Synthesis Builder

The Synthesis module creates synthetic spectral datasets by blending reference species (pure components) according to defined concentration profiles. It uses advanced calibration models to simulate realistic detector responses.

Preprocessing

Before blending, you can clean your source spectra. The builder uses spectrochempy for these operations.

Alignment: Spectra must be on the same wavenumber grid. The system uses PCHIP (Piecewise Cubic Hermite Interpolating Polynomial) interpolation by default to preserve peak shapes without introducing ringing artifacts.
Clipping:
- Range: Limits the spectral range (e.g., 400-4000 cm⁻¹).
- Floor: Sets a minimum absorbance value (e.g., 0.0) to remove non-physical negative noise.
Cosmic Ray Removal: Uses a Z-score based algorithm (default Z=3.0) to detect and remove single-point spikes.

Blending Algorithm

The synthesis engine implements a multi-species superposition model.

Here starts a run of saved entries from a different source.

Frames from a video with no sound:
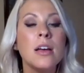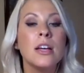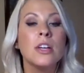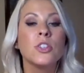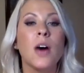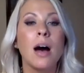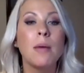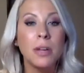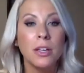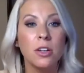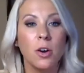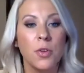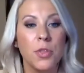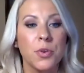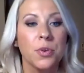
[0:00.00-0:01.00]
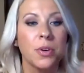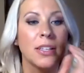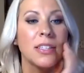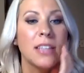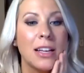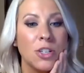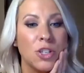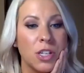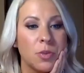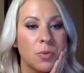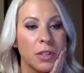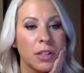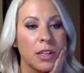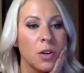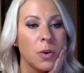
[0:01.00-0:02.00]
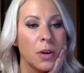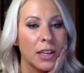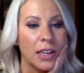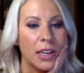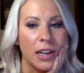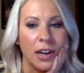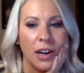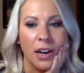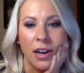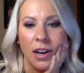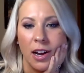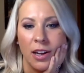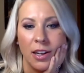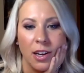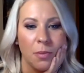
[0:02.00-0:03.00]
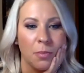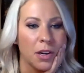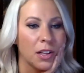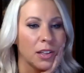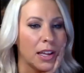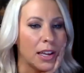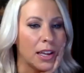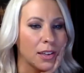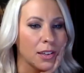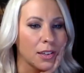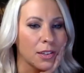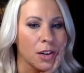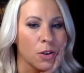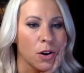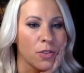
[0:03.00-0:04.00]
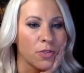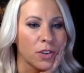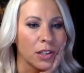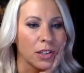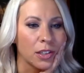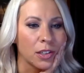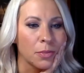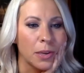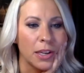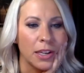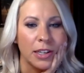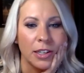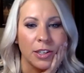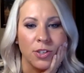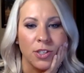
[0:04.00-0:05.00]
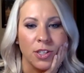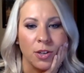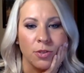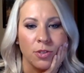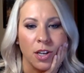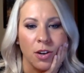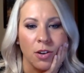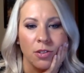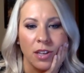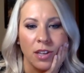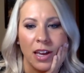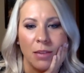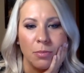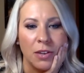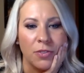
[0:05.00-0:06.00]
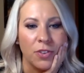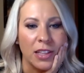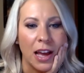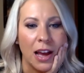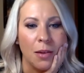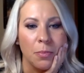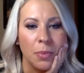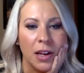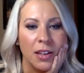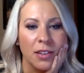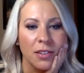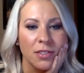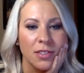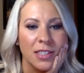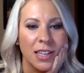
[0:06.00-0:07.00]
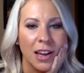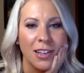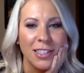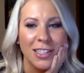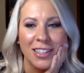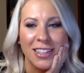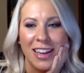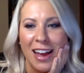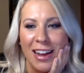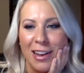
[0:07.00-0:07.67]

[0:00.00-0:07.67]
So I'm going to go through a set sheet really quick here. I know I'm going to like go over a little bit here, so don't hate me for that, but stay on until the end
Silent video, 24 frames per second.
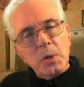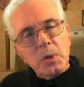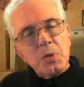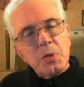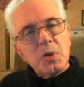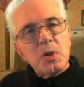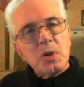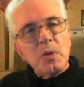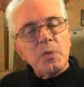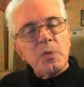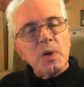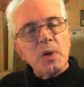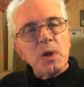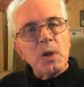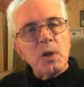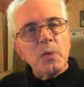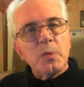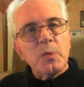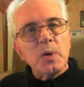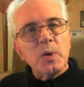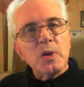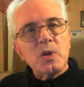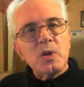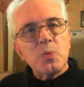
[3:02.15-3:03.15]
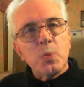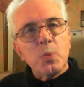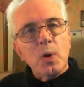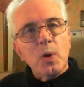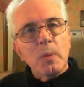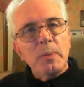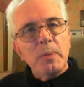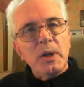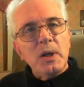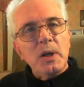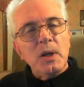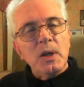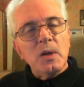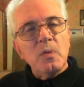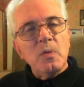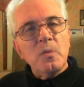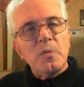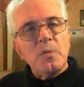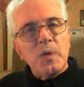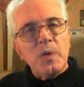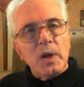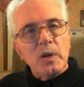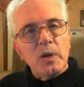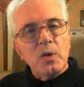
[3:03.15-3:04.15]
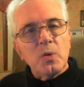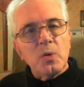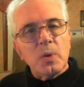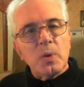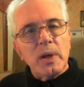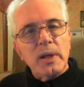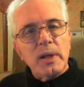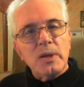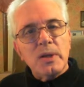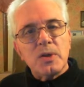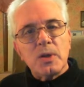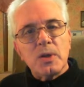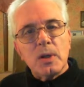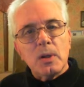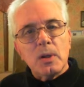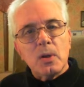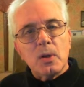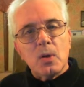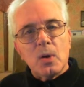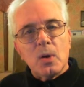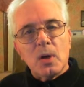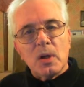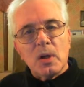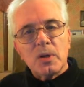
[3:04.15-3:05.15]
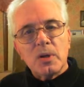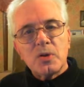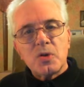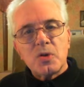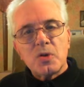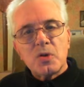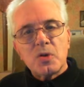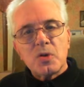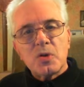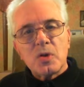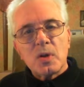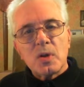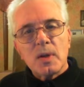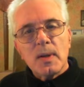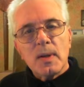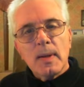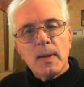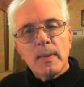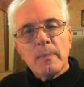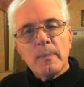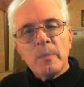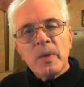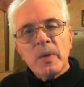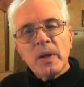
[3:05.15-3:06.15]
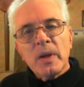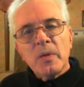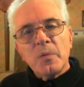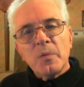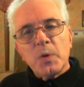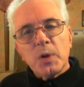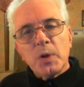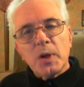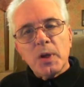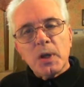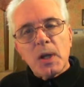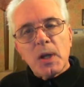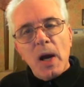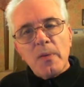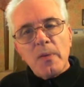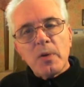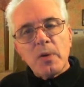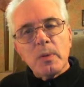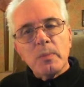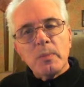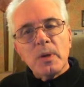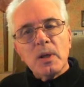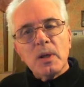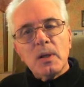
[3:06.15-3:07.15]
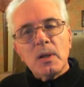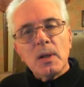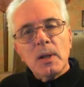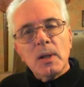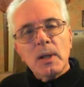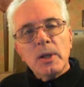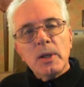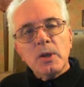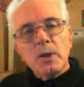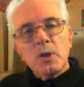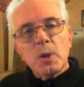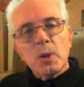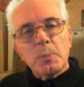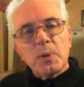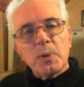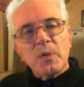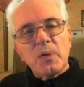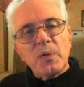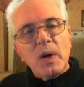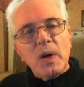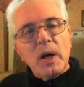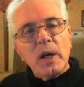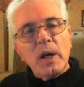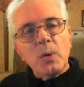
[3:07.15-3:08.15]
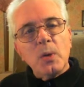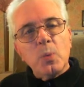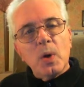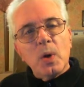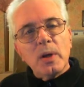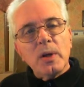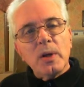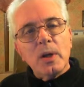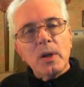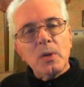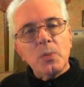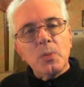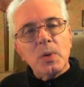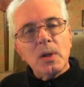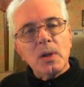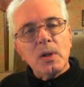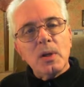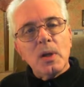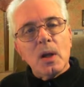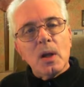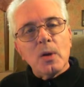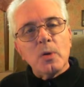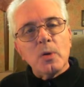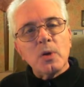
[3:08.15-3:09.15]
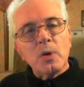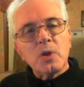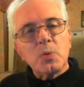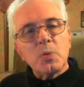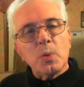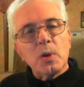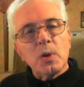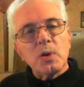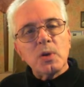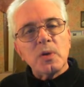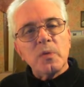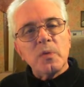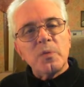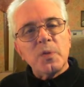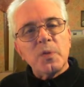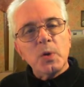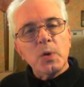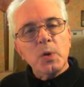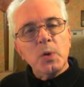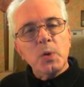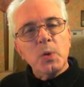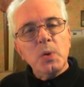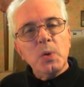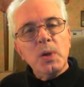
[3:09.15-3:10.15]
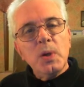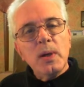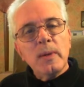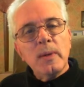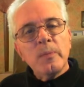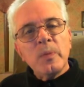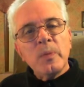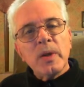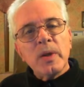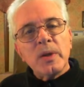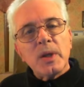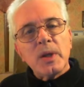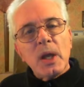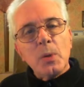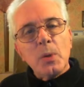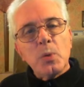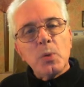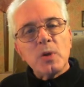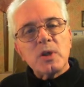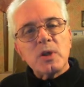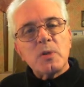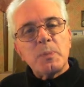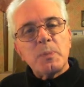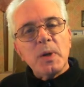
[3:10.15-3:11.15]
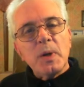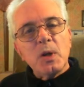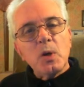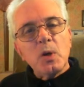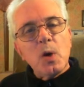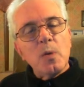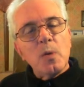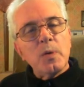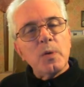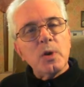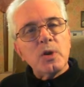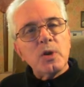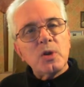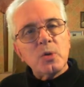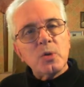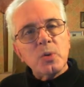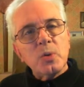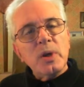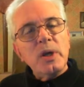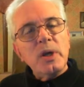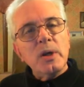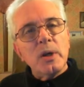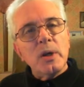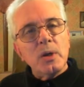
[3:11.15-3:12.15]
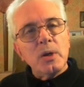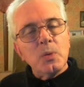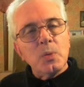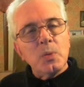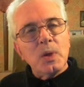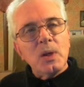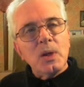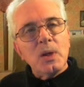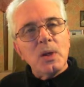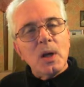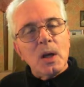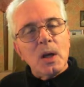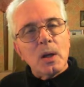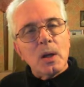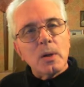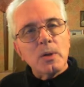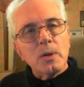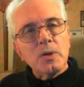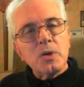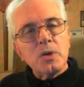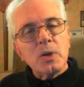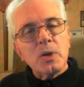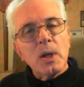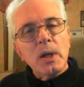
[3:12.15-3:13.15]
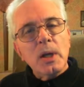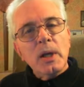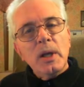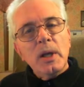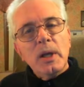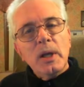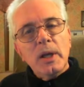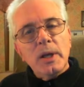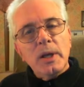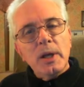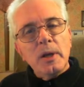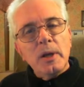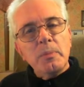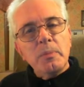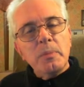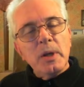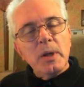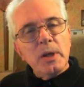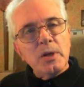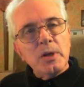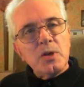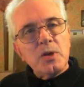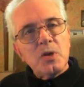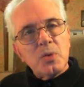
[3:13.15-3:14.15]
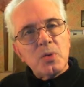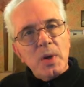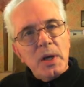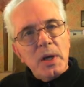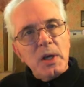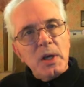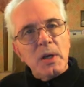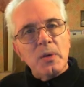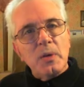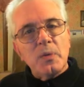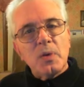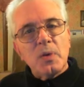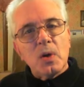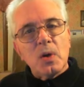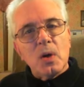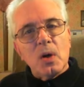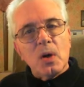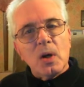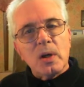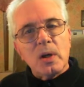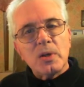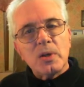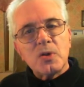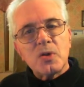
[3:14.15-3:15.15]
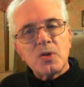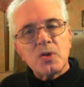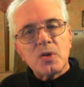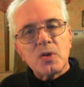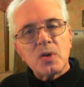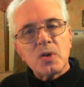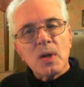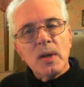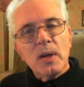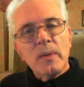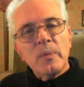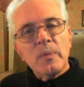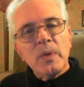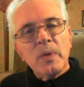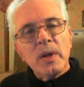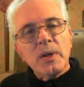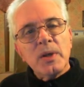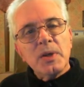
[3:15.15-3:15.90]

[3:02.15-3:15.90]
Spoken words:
Most of the difference will be in fundraising costs. For the government to provide $100 worth of food, they will spend over $300 in administrative costs.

The total absorbance $A_{total}$ at wavenumber $\nu$ and time $t$ is the sum of individual component contributions:

$$ A_{total}(\nu, t) = \sum_{i=1}^{N} A_i(\nu, C_i(t)) $$

Where $C_i(t)$ is the concentration of species $i$ at time $t$.

Calibration Models

Each species can use a different calibration model $A_i(\nu, C)$, defined per wavenumber:

1. Linear Model (Beer's Law)

Standard for low concentrations. $$ A = \text{slope}(\nu) \cdot C + \text{intercept}(\nu) $$

Clipping: To prevent non-physical extrapolation, linear models are capped at a "Safe Threshold" (default 1.8 AU) or the saturation level $s$ if available.

2. Saturation Model

Models non-linear detector response at high concentrations using a hyperbolic tangent function. $$ A = s(\nu) \cdot \left[ \tanh\left( \left( \frac{c(\nu) \cdot C}{s(\nu)} \right)^{p(\nu)} \right) \right]^{1/p(\nu)} $$

$s(\nu)$: Saturation plateau (max absorbance).
$c(\nu)$: Linear sensitivity (slope at $C=0$).
$p(\nu)$: Shape parameter controlling the transition to saturation.

3. Hybrid Model

Allows different wavenumbers to use different models (e.g., peaks use saturation, baseline uses linear).

Concentration Modes

The system supports two concentration modes, critical for quantitative accuracy:

Product Mode (ppm·m): Concentration-Pathlength product. This is the standard mode.
- If your input is in ppm, you must specify a pathlength_m.
- If your input is ppm·m, leave pathlength as None.
Concentration Mode (ppm): Legacy mode. Assumes a fixed pathlength.

System Saturation

After blending, a global "System Saturation" can be applied to simulate the detector's dynamic range limit on the total absorbance:

$$ A_{measured} = s_{sys} \cdot \tanh\left( (A_{total} / s_{sys})^{p_{sys}} \right)^{1/p_{sys}} $$

This is dimensionless and affects the entire spectrum.

Generating Data

Define Profiles: Create time-series concentrations ($C_i(t)$) for each species using the Curve Generator (Sigmoid, Gaussian, Linear, Step).
Run Blend: The engine vectorizes the calculation across all wavenumbers and time points.
Statistics: The result includes min, max, mean, and std deviation of the generated absorbance matrix.

Export

Synthetic data can be exported as: * CSV: Simple matrix (rows=wavenumbers, cols=samples). * JSON: Full metadata including the SpectrumRecord structure and model parameters. * NetCDF: Standard scientific format.